[Opening Supplied records section]

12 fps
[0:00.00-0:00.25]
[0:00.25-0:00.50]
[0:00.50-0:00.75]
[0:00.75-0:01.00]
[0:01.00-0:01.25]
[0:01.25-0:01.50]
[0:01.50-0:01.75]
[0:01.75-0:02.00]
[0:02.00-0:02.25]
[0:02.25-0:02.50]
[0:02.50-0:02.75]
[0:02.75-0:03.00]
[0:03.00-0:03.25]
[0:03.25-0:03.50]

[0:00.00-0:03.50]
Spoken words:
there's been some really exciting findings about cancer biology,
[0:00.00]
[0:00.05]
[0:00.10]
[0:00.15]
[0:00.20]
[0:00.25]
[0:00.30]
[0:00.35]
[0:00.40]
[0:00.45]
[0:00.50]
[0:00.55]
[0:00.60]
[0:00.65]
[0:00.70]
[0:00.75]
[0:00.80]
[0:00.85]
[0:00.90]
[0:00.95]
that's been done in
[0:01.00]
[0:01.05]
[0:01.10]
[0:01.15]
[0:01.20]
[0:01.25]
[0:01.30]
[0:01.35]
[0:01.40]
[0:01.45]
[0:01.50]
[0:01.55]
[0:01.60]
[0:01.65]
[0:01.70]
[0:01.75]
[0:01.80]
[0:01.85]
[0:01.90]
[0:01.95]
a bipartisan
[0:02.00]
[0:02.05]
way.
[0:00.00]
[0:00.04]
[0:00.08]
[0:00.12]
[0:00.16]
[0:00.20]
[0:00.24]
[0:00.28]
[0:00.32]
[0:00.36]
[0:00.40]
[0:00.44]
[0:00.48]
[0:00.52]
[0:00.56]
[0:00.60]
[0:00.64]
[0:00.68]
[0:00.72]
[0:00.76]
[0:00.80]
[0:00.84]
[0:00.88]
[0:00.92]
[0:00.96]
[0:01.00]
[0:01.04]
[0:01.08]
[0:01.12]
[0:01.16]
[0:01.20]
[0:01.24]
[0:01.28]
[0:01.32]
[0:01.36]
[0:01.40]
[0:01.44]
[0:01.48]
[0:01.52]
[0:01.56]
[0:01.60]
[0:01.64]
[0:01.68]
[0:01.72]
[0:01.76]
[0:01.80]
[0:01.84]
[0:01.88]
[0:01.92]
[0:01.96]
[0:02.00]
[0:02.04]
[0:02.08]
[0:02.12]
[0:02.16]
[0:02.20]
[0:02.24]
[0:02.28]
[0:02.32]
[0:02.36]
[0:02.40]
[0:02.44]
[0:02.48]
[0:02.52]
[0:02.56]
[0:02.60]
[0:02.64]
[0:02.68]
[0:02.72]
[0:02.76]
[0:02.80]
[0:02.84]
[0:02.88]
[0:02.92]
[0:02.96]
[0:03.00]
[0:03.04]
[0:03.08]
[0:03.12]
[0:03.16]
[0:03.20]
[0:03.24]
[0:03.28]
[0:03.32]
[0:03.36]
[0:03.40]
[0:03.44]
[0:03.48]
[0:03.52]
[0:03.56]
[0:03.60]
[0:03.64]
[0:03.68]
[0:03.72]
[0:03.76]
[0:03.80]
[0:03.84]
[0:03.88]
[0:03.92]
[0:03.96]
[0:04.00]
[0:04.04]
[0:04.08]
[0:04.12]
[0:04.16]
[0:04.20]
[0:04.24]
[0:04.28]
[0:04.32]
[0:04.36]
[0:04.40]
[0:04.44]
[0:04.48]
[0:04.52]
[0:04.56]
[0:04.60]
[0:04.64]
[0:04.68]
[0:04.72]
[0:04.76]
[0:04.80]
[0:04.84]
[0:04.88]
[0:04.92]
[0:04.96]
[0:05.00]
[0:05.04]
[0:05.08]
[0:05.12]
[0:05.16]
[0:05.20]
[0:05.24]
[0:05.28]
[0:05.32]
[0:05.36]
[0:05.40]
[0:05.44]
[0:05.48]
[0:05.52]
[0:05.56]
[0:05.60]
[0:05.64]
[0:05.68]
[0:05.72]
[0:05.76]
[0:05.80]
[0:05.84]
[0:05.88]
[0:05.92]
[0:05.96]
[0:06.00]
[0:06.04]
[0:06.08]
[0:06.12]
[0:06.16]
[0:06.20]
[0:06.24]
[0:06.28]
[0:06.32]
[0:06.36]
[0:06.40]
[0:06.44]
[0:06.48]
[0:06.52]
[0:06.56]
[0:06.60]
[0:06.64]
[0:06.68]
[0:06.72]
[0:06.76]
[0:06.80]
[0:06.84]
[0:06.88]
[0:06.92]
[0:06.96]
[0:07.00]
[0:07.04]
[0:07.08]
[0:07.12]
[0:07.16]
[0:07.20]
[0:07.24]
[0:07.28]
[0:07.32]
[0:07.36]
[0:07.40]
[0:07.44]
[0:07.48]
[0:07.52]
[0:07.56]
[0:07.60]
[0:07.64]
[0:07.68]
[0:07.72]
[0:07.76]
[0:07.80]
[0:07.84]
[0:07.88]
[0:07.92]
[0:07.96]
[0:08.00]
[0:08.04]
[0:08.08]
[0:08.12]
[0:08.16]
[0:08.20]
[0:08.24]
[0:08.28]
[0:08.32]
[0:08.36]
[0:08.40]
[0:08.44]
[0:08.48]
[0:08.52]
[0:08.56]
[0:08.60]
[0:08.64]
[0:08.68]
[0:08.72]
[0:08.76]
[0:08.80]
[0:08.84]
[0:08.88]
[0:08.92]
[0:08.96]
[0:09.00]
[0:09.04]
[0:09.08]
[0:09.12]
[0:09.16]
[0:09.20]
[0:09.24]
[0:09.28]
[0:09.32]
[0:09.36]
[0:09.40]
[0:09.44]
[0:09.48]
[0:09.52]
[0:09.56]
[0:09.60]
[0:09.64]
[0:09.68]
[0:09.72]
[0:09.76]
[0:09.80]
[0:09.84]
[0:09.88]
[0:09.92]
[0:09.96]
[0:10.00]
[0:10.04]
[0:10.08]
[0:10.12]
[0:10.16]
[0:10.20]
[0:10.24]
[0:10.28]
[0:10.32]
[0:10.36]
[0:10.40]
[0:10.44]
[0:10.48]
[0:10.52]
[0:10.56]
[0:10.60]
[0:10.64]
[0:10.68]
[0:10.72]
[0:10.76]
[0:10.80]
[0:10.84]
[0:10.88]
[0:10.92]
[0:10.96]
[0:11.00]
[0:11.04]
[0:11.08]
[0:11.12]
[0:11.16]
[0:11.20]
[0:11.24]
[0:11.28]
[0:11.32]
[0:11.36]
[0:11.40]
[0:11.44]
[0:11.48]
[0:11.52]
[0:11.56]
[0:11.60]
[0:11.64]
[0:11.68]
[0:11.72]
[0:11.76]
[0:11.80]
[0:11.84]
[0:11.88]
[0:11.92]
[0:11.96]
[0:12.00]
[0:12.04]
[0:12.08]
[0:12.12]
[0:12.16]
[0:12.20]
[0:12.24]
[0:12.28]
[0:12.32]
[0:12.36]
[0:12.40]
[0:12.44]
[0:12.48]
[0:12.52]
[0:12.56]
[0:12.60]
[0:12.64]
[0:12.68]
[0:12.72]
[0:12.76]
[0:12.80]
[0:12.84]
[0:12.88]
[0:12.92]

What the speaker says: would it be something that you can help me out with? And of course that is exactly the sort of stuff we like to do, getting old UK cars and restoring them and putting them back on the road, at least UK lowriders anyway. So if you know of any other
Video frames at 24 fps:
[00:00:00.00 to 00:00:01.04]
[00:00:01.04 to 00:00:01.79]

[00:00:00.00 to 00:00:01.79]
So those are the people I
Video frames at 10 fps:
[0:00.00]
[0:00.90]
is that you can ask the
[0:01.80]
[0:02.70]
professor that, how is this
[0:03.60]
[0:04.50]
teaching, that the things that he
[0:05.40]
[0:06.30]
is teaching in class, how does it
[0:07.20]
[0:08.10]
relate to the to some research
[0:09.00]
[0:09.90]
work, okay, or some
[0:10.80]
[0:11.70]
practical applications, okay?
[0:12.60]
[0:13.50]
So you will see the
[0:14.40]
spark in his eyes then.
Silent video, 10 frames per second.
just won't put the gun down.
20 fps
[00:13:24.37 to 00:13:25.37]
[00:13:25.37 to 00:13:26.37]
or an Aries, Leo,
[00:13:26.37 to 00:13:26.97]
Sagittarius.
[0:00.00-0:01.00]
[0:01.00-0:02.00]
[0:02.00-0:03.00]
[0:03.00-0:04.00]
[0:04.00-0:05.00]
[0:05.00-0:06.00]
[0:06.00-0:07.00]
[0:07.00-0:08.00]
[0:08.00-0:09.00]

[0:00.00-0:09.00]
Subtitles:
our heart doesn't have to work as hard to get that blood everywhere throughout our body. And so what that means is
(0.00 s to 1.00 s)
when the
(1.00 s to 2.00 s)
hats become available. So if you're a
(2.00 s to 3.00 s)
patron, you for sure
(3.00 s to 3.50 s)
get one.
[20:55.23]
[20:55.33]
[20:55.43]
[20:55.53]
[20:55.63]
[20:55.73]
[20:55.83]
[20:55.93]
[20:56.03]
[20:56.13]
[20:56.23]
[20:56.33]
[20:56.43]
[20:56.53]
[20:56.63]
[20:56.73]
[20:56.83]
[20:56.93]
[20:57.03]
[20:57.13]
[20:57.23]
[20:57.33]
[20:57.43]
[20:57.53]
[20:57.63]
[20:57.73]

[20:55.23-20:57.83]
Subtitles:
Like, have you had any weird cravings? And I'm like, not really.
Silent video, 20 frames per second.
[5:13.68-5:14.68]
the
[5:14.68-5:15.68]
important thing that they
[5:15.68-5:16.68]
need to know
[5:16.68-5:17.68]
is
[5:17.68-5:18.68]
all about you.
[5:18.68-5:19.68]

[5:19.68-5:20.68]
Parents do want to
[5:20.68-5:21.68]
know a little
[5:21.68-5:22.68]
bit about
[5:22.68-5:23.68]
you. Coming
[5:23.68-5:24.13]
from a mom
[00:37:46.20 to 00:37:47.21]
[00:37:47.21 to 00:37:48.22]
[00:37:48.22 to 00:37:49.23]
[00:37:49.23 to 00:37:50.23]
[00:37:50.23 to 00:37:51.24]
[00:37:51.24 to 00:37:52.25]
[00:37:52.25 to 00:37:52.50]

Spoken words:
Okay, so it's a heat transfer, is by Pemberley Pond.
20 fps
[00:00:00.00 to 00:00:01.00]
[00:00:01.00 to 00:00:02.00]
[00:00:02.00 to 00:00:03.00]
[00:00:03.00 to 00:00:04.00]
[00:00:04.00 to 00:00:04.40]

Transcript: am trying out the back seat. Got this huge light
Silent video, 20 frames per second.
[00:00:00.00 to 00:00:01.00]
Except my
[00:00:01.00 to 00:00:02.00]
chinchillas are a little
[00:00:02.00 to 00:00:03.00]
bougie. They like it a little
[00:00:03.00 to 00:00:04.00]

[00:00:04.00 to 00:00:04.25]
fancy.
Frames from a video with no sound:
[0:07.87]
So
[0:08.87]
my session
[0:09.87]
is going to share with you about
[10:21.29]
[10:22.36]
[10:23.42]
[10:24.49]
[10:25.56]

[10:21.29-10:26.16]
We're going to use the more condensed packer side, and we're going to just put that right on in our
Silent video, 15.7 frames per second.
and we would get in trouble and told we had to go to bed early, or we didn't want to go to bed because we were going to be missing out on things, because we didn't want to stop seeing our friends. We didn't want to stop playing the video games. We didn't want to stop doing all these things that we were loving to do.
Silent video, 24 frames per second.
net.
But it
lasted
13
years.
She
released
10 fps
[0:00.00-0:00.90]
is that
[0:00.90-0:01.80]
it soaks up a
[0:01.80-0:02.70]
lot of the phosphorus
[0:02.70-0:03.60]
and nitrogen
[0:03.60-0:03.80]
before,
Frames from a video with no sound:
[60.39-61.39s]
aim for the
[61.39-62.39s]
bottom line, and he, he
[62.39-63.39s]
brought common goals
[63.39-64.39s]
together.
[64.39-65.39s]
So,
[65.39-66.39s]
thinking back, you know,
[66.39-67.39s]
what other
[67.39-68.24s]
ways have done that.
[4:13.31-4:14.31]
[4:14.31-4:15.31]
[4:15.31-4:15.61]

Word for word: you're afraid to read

[Closing Supplied records section]

Task item: The answer must be the lines from the one containing "[4:13.31-4:14.31]" through the last line of the records, copied exactly, with nothing else.

Response:
[4:13.31-4:14.31]
[4:14.31-4:15.31]
[4:15.31-4:15.61]

Word for word: you're afraid to read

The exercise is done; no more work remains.